### What is needed
With the images removed, write out each record exactly as given.

Content starts

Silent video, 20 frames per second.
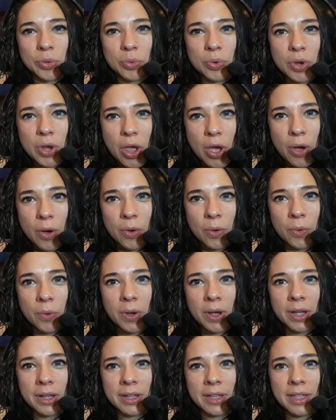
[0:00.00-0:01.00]

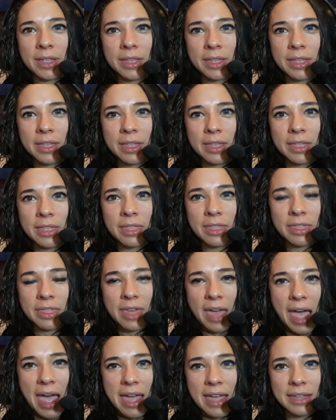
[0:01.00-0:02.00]
know
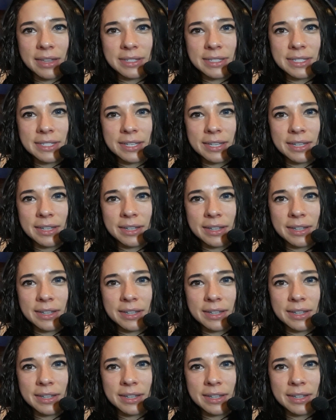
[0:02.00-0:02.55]
that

Content ends

### Answer to this exercise
Silent video, 20 frames per second.
[0:00.00-0:01.00]

[0:01.00-0:02.00]
know
[0:02.00-0:02.55]
that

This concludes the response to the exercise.